## [Records from a data collection]
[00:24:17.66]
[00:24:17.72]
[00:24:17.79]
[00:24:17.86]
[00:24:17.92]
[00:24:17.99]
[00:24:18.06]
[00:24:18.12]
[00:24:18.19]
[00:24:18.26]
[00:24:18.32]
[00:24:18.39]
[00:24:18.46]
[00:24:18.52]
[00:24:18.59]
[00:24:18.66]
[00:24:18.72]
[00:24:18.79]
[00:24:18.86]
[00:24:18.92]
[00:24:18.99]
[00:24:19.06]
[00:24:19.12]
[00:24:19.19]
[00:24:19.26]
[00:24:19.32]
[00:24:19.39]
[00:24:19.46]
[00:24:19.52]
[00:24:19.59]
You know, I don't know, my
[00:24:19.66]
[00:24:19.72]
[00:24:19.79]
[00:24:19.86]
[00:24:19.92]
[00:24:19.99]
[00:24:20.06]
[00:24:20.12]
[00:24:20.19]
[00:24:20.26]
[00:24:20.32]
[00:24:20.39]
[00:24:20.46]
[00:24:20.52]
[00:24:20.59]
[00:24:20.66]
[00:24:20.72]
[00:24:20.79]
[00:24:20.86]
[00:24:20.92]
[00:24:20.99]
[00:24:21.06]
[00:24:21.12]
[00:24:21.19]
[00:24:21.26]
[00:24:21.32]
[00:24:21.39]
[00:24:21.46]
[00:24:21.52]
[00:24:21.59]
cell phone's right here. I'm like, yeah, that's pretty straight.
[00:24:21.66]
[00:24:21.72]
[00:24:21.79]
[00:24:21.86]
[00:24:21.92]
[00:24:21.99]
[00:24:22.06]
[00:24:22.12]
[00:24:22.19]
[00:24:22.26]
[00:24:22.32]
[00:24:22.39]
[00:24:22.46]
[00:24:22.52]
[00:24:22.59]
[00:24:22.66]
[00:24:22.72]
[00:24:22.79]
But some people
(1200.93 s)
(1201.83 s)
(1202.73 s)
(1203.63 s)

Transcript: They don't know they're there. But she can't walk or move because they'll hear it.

## [BRIEF]
Repeat the full set of records exactly.

## [THE ANSWER]
[00:24:17.66]
[00:24:17.72]
[00:24:17.79]
[00:24:17.86]
[00:24:17.92]
[00:24:17.99]
[00:24:18.06]
[00:24:18.12]
[00:24:18.19]
[00:24:18.26]
[00:24:18.32]
[00:24:18.39]
[00:24:18.46]
[00:24:18.52]
[00:24:18.59]
[00:24:18.66]
[00:24:18.72]
[00:24:18.79]
[00:24:18.86]
[00:24:18.92]
[00:24:18.99]
[00:24:19.06]
[00:24:19.12]
[00:24:19.19]
[00:24:19.26]
[00:24:19.32]
[00:24:19.39]
[00:24:19.46]
[00:24:19.52]
[00:24:19.59]
You know, I don't know, my
[00:24:19.66]
[00:24:19.72]
[00:24:19.79]
[00:24:19.86]
[00:24:19.92]
[00:24:19.99]
[00:24:20.06]
[00:24:20.12]
[00:24:20.19]
[00:24:20.26]
[00:24:20.32]
[00:24:20.39]
[00:24:20.46]
[00:24:20.52]
[00:24:20.59]
[00:24:20.66]
[00:24:20.72]
[00:24:20.79]
[00:24:20.86]
[00:24:20.92]
[00:24:20.99]
[00:24:21.06]
[00:24:21.12]
[00:24:21.19]
[00:24:21.26]
[00:24:21.32]
[00:24:21.39]
[00:24:21.46]
[00:24:21.52]
[00:24:21.59]
cell phone's right here. I'm like, yeah, that's pretty straight.
[00:24:21.66]
[00:24:21.72]
[00:24:21.79]
[00:24:21.86]
[00:24:21.92]
[00:24:21.99]
[00:24:22.06]
[00:24:22.12]
[00:24:22.19]
[00:24:22.26]
[00:24:22.32]
[00:24:22.39]
[00:24:22.46]
[00:24:22.52]
[00:24:22.59]
[00:24:22.66]
[00:24:22.72]
[00:24:22.79]
But some people
(1200.93 s)
(1201.83 s)
(1202.73 s)
(1203.63 s)

Transcript: They don't know they're there. But she can't walk or move because they'll hear it.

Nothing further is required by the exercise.